Stored entries:
Segment Open
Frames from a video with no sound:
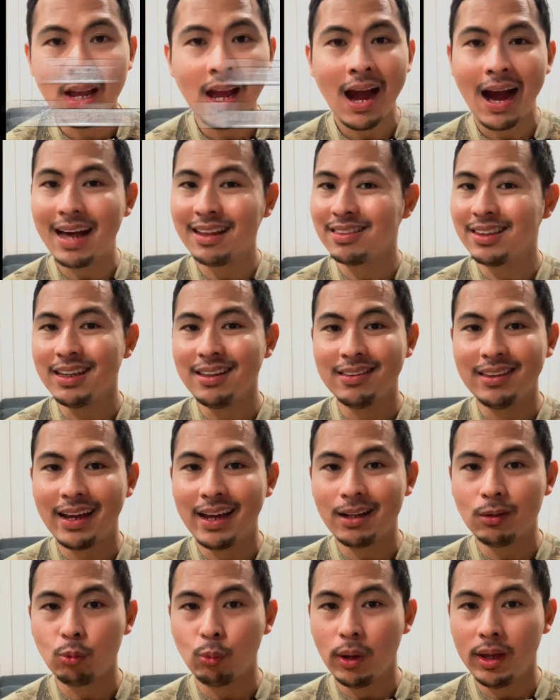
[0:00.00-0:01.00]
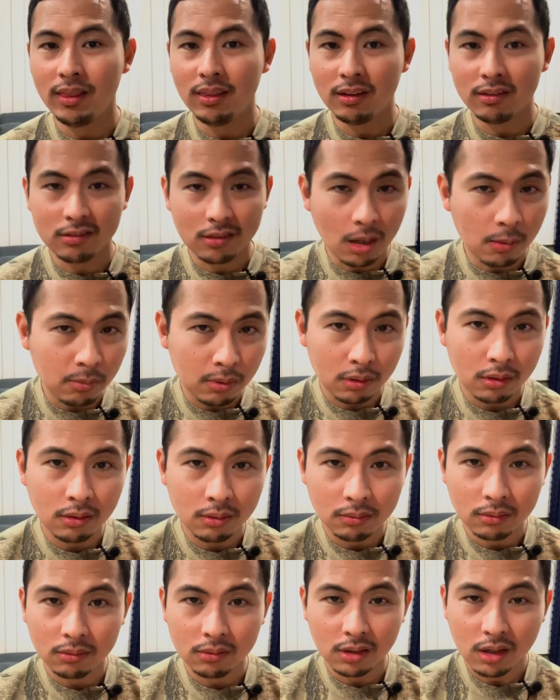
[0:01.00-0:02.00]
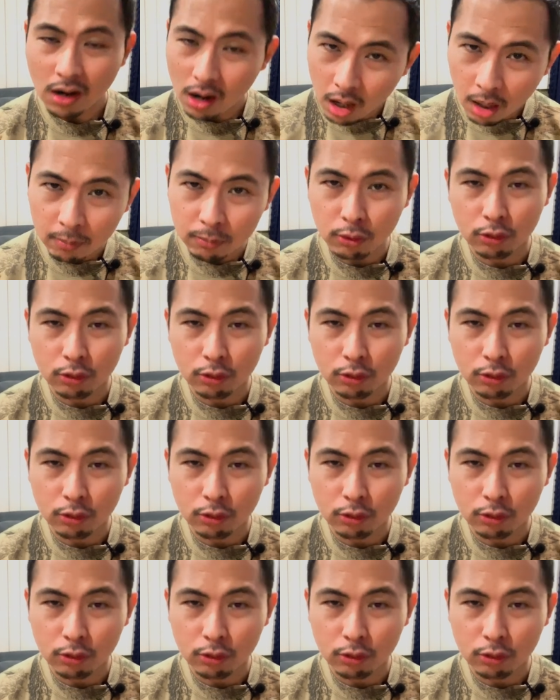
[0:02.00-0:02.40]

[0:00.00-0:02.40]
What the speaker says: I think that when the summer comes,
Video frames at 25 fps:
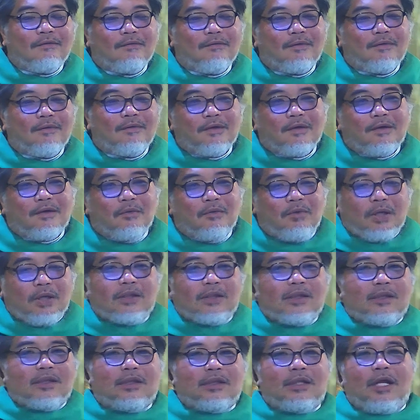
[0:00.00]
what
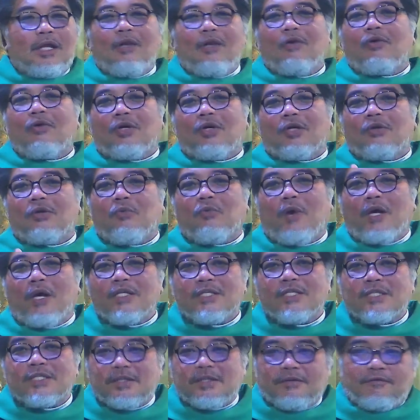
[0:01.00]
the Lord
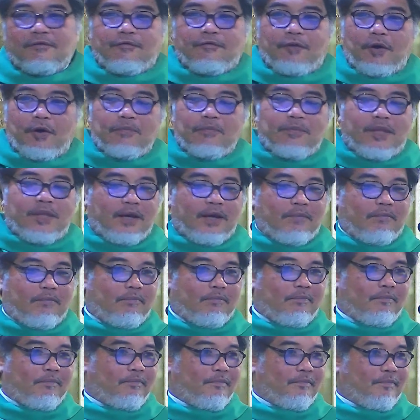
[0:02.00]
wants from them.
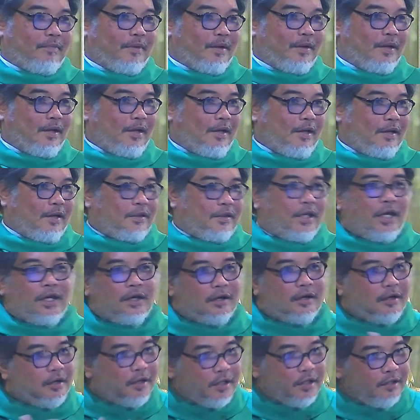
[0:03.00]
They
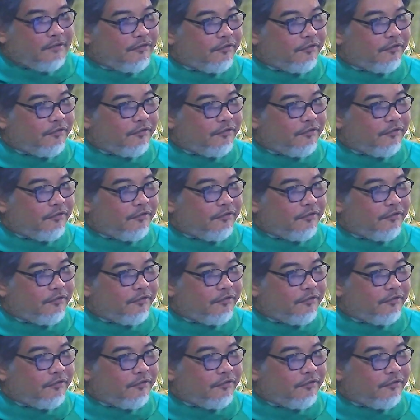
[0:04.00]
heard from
Segment Closed
**GOAL OF THE EXERCISE:** Output every entry exactly as given; pictures are not part of the copy.

**TASK OUTPUT:**
Frames from a video with no sound:
[0:00.00-0:01.00]
[0:01.00-0:02.00]
[0:02.00-0:02.40]

[0:00.00-0:02.40]
What the speaker says: I think that when the summer comes,
Video frames at 25 fps:
[0:00.00]
what
[0:01.00]
the Lord
[0:02.00]
wants from them.
[0:03.00]
They
[0:04.00]
heard from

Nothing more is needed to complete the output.